On 9 April 2016, he scored his first goal in the 70th minute against Cracovia on the 30th match day of the 2015–16 Ekstraklasa season at the Stadion Miejski, Wrocław, Poland. The match ended with a 2–1 victory for Śląsk.

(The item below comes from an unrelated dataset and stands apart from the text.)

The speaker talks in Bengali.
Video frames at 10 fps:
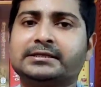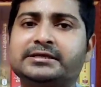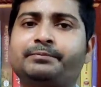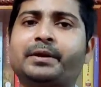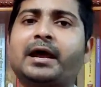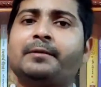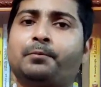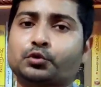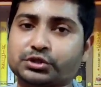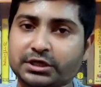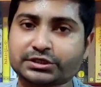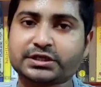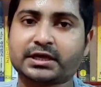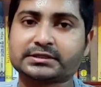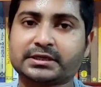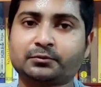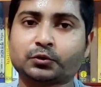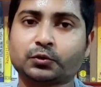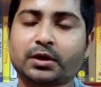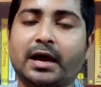যে প্রায় পঁচাশি হাজার
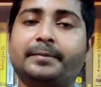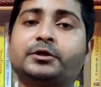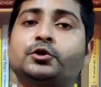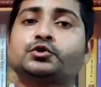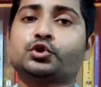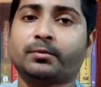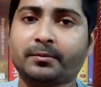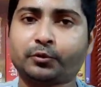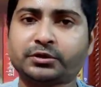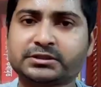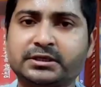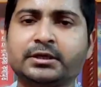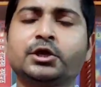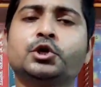মতন আবেদন জমা পড়েছে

On 20 April 2016, he scored a double, in the 14th and 35th minute, in a 3–1 win over Jagiellonia Białystok on the 2nd match day of the 2015–16 Ekstraklasa play-off.

===Szentlőrinc===
After playing for Szentlőrinc on loan in the previous two seasons, on 18 July 2022 Mervó moved to the club on a permanent basis, signing a two-year contract.

==International career==
He was part of the Hungarian U19 at the 2014 UEFA European Under-19 Championship and the U20 team at the 2015 FIFA U-20 World Cup.

===Hungary U21===
On 1 September 2016, he scored a double against Liechtenstein in the 2017 UEFA European Under-21 Championship qualification match at Ménfői út.

==Club statistics==

| Club | Season | League |  | Cup |  | League Cup |  | Europe |  | Total |  |
| Apps | Goals | Apps | Goals | Apps | Goals | Apps | Goals | Apps | Goals |
Győr
| 2013–14 | 1 | 0 | 0 | 0 | – | – | – | – | 1 | 0 |
| 2014–15 | 5 | 0 | 0 | 0 | 2 | 0 | – | – | 7 | 0 |
| 2018–19 | 17 | 2 | 1 | 1 | – | – | – | – | 18 | 3 |
| Total | 23 | 2 | 1 | 1 | 2 | 0 | 0 | 0 | 26 | 3 |
Śląsk Wrocław
| 2015–16 | 10 | 4 | 0 | 0 | – | – | – | – | 10 | 4 |
| 2016–17 | 11 | 0 | 1 | 1 | – | – | – | – | 11 | 1 |
| Total | 21 | 4 | 1 | 1 | 0 | 0 | 0 | 0 | 21 | 5 |
Dunajká Streda
| 2016–17 | 3 | 0 | 0 | 0 | – | – | – | – | 3 | 0 |
| 2017–18 | 7 | 0 | 2 | 1 | – | – | – | – | 9 | 1 |
| Total | 10 | 0 | 2 | 1 | 0 | 0 | 0 | 0 | 12 | 1 |
Budafok
| 2019–20 | 2 | 0 | 0 | 0 | – | – | – | – | 2 | 0 |
| 2020–21 | 3 | 0 | 1 | 0 | – | – | – | – | 4 | 0 |
| Total | 5 | 0 | 1 | 0 | 0 | 0 | 0 | 0 | 6 | 0 |
| Career Total |  | 59 | 6 | 5 | 3 | 2 | 0 | 0 | 0 | 66 | 9 |

Updated to games played as of 23 December 2020.